Personally, I like to use alcohol on the umbilical cord stump about twice a day. This helps remove any discharge that has accumulated around the stump, keeps it clean, and is unlikely to make the cord stay on any longer than simply doing nothing at all.

Keep in mind that the alcohol isn't supposed to help the cord come off sooner. It is just supposed to prevent any infections from developing until it comes off on its own.

  • Your baby's umbilical cord stump should fall off by the time he is two to four weeks old.

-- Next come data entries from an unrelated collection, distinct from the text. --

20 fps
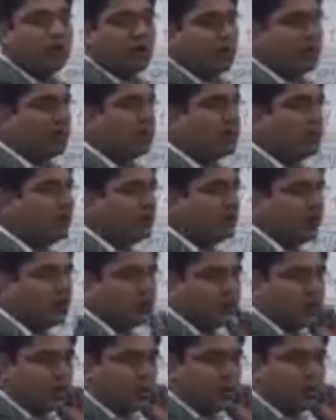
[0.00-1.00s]
that these are
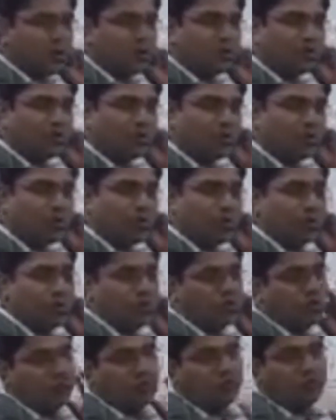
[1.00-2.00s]
the rights which are going
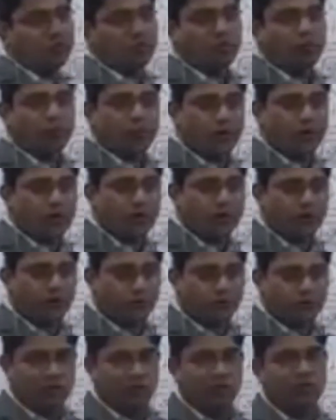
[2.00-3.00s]
to be suspended
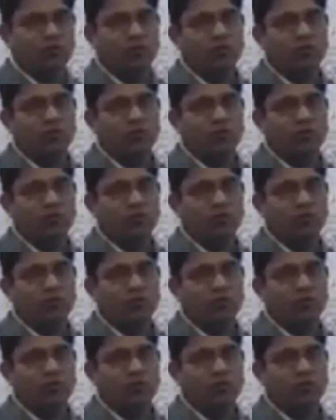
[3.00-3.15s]
for this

  • Call your pediatrician if your baby's umbilical cord stump is showing signs of infection (omphalitis), including having redness around the area, having a foul odor, and/or discharge.

  • Until your baby's umbilical cord stump falls off, be sure to keep it clean and dry. Remember that your baby will only need sponge baths until his cord falls off.



Sources:

Double-blind comparative study on the care of the neonatal umbilical cord using 80% ethanol with or without chlorhexidine. Oishi T - J Hosp Infect - 01-SEP-2004; 58(1): 34-7.

Discharge procedures for healthy newborns. Langan RC - Am Fam Physician - 1-MAR-2006; 73(5): 849-52.

Role of antimicrobial applications to the umbilical cord in neonates to prevent bacterial colonization and infection: a review of the evidence. Mullany LC - Pediatr Infect Dis J - 01-NOV-2003; 22(11): 996-1002.

Changing spectrum of neonatal omphalitis. Sawardekar KP - Pediatr Infect Dis J - 01-JAN-2004; 23(1): 22-6.

Anomalies, abnormalities, and care of the umbilicus. Pomeranz A - Pediatr Clin North Am - 01-JUN-2004; 51(3): 819-27, xii

To dye or not to dye: a randomized, clinical trial of a triple dye/alcohol regime versus dry cord care. Janssen PA - Pediatrics - 01-JAN-2003; 111(1): 15-20.